The trick I’m using here is to first convert that string into JSON. Here’s a simplified version:
select '["' || replace(:terms, ',', '","') || '"]'
Note that users can break this by including double quotes in their input—I’m OK with that, it just means the query will exit with an error.
Once I have a JSON list of terms I can use the SQLite json_each table-valued function. This turns that JSON into a table you can join against other things.
Try select * from json_each(’[“one”, “two”, “three”]’) to see what that table looks like:
key | value | type | atom | id | parent | fullkey | path |
---|---|---|---|---|---|---|---|
0 | one | text | one | 1 | $[0] | $ | |
1 | two | text | two | 2 | $[1] | $ | |
2 | three | text | three | 3 | $[2] | $ |
We only need the key
column (to maintain the order of the search terms) and the value
column (the search term itself).
Back to the next part of that big SQL query:
matches as (select
phrases.key,
phrases.value,
(
select File from announcements
where announcements.Transcription like '%' || trim(phrases.value) || '%'
order by length(announcements.Transcription)
limit 1
) as File
from
phrases
),
This is the part that runs a search for each of the phrases from that JSON list.
It’s using a subselect in the select
clause to run the actual search.
Try a variant of that subselect to see how it works—it looks for clips that match a like query of %search term%
, then orders by length to find the shortest match. This is so that if you type the
you’ll get back the word “the” and not the destination “Atherton”.
results as (
select key, announcements.Transcription, announcements.mp3
from announcements join matches on announcements.File = matches.File
order by key
)
We only returned the File
column from our subselect, because when you put a subselect in a SELECT you can only return a single column.
This next bit joins our matches back against the announcements table to get the other data we need: the transcription text and the mp3 file.

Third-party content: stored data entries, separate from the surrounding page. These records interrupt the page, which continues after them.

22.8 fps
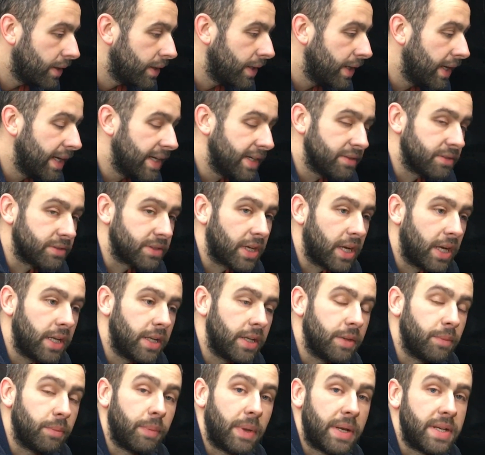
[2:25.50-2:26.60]
it was a colour
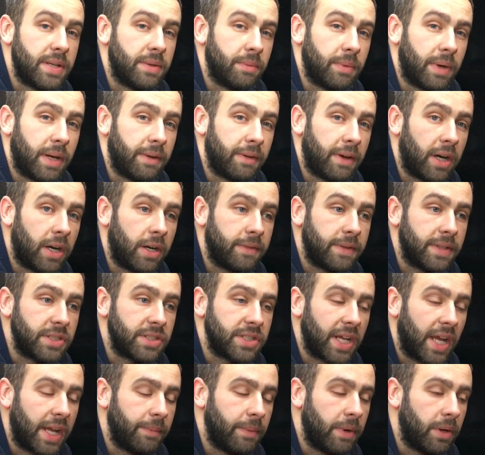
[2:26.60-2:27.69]
that my other half actually
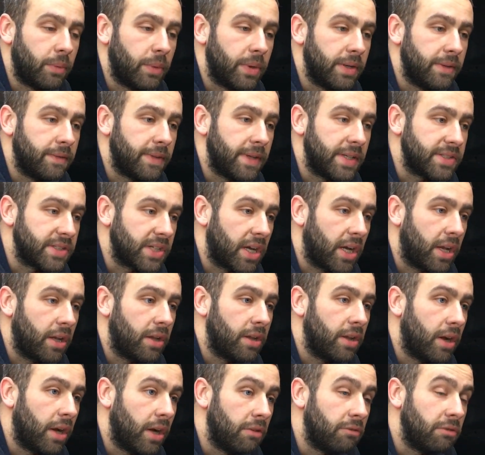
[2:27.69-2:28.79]
came up with. It's a colour that
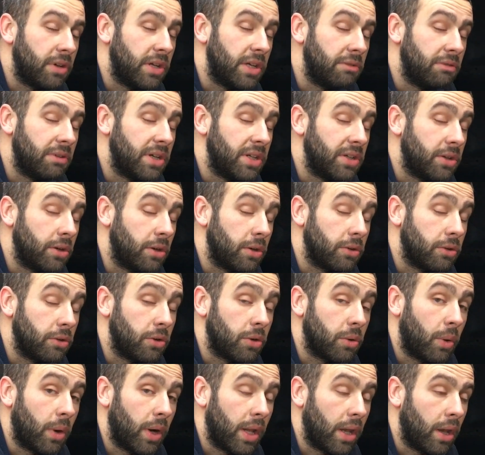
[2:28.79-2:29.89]
I really do
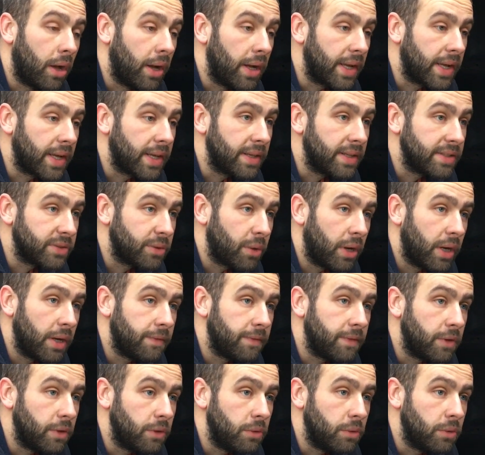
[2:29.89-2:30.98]
quite like. There's quite a
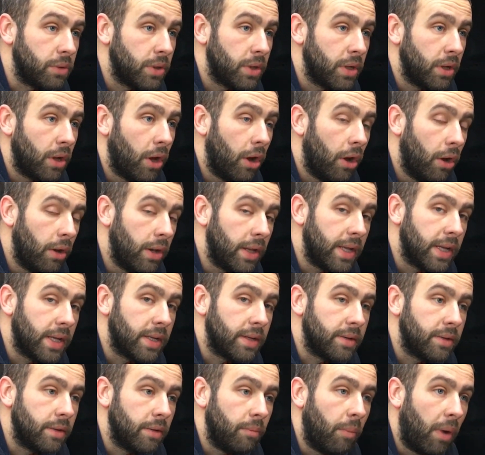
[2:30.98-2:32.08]
few earlier
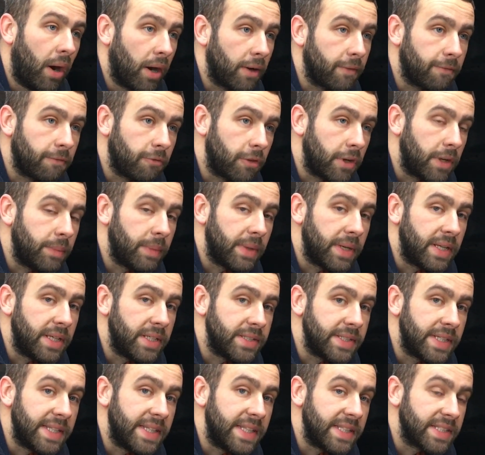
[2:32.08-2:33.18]
Mark III
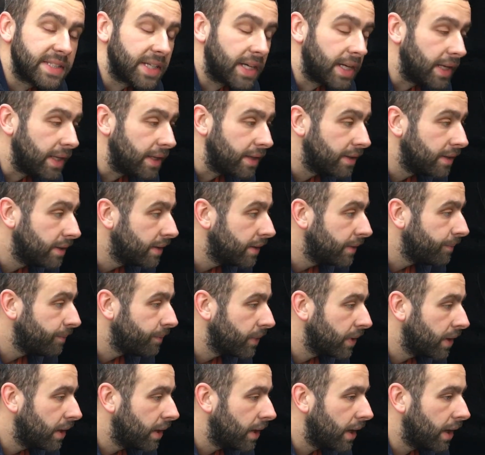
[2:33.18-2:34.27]
Minis in this colour,
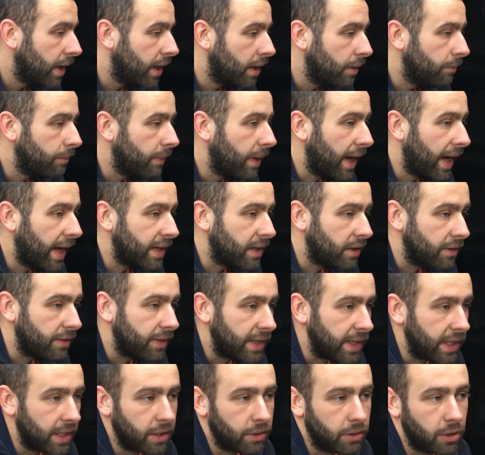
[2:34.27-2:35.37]
and I
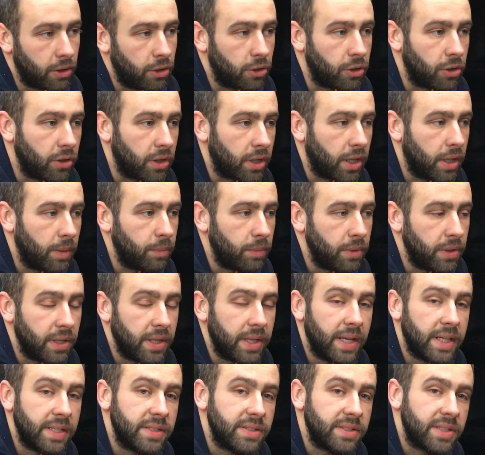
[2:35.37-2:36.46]
think the look of the Clubman at the
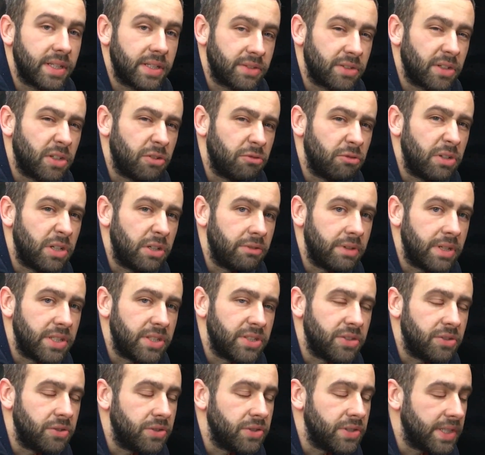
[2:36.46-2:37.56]
end, it's going to really
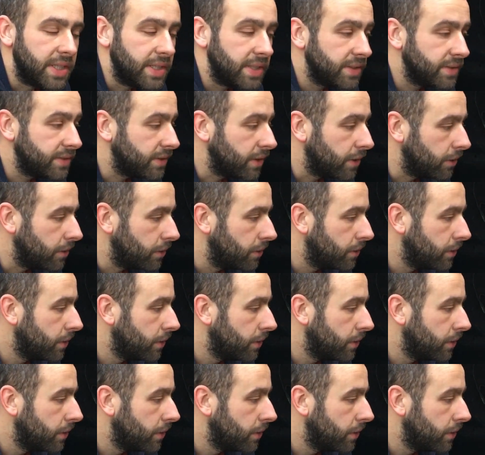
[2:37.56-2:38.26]
suit it. So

Run a select * from results query to see our results so far.
select
'Combined sentence:' as mp3,
group_concat(Transcription, ' ') as Transcription,
-1 as key
from results
union
select
mp3, Transcription, key
from results
order by key
This last step is an extra flourish. I decided it would be useful to show the full combined sentence as text, in addition to presenting the individual clips.

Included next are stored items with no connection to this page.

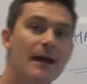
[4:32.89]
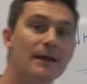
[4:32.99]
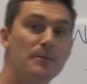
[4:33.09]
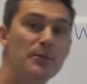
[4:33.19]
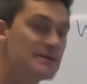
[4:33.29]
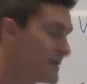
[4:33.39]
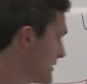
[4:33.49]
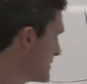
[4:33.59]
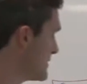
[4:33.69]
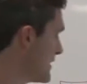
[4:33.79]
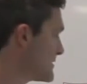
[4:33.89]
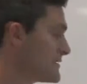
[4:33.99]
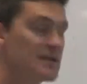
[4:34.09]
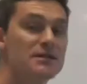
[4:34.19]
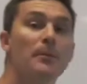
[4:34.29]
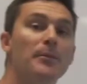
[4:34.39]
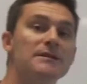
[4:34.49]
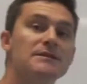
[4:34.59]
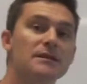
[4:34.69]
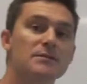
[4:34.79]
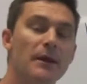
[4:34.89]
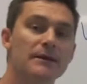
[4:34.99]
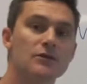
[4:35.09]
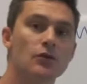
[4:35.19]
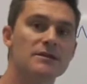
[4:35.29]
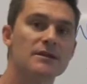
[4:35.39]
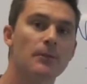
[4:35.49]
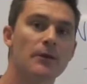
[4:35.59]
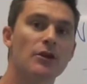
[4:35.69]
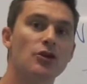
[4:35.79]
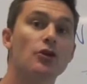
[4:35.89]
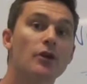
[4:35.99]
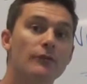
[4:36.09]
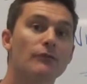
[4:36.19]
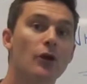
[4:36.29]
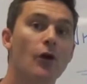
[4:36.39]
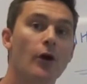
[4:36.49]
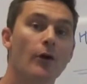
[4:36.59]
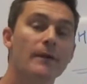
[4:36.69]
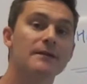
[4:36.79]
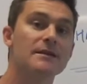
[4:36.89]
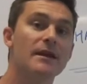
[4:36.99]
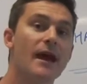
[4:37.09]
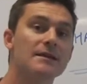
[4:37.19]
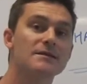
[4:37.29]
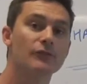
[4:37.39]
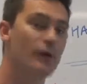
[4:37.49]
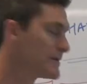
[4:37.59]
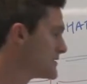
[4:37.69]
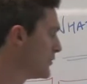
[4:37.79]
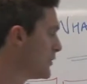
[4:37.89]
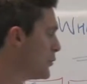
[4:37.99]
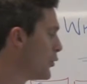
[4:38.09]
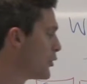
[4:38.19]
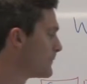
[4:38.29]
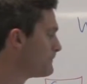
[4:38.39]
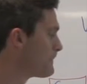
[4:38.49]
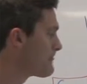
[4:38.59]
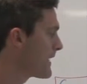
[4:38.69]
And in business, that's a business mentor, someone that you can rely on that has the runs on the board.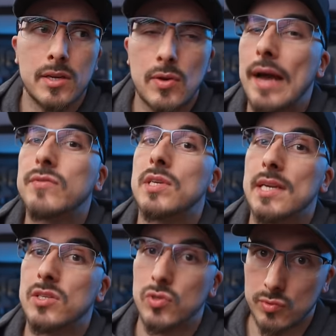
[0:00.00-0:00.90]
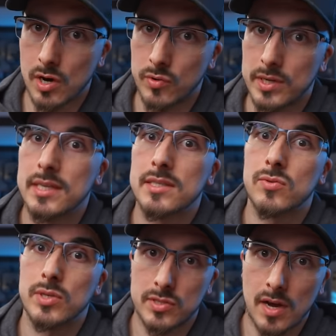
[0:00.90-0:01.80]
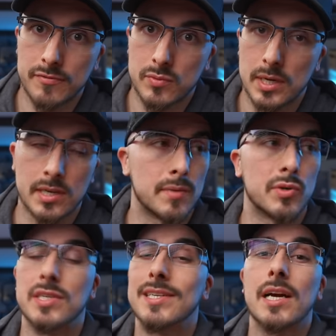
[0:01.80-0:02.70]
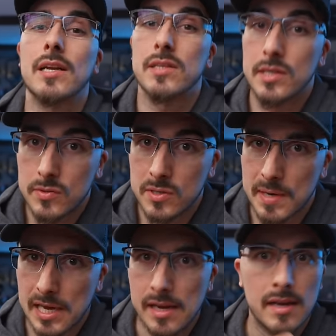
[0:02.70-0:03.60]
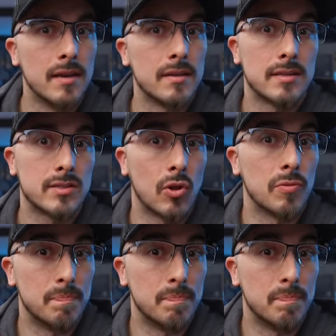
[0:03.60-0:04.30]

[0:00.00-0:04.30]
you have to connect your drone into a software that was entirely new to me that is called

I’m using a union for this. The first select
query sets the mp3
column to the text “Combined sentence:” and then uses the group_concat()

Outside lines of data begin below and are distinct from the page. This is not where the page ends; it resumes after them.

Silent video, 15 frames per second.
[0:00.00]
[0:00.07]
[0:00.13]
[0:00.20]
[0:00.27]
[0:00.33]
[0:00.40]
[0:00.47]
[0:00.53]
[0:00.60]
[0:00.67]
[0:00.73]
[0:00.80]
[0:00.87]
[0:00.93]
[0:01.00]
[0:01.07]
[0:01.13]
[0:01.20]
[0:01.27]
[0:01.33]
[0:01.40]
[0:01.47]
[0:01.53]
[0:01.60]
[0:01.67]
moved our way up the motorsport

SQLite function to join all of the Transcription values together as a space-separated list. It adds on a -1
as the key
so we can sort by that later and have this artificial row show up first.
Then it runs a union against the rows from that results
CTE.
The final output looks like this:
mp3 | Transcription | key |
---|---|---|
Combined sentence: | I am sorry to announce that the ScotRail service from Bath Spa is delayed due to A wartime bomb near the railway | -1 |
.../0031.mp3 | I am sorry to announce that the | 0 |
.../0032.mp3 | ScotRail | 1 |
.../1778.mp3 | service from | 2 |
.../0006.mp3 | Bath Spa | 3 |
.../1750.mp3 | is delayed | 4 |
.../1528.mp3 | due to | 5 |
.../0946.mp3 | A wartime bomb near the railway | 6 |
Make fun stuff with the API
As you can probably tell, I had a ridiculous amount of fun playing with this data.
If you want to build some things with this, you should know that every page on the Datasette instance has an accompanying API. Look for the JSON
links on each page—Datasette serves them with CORS headers so you can fetch data from them from any domain on the Web.
I recommend adding ?_shape=objects
to the array, since this shape of data is closer to the breaking change I have planned for Datasette 1.0. Here’s an example returning one of those random apologies:
https://scotrail.datasette.io/scotrail/random_apology.json?_shape=objects
I also installed the datasette-graphql plugin, so if you want to use GraphQL instead you can do something like this:
{
announcements(filter: {Category: {eq: "Special train"}}) {
nodes {
File
Transcription
Category
mp3
Notes
Timestamp
NRE_ID
}
}
}
That query returns the 12 rows in the Special train category.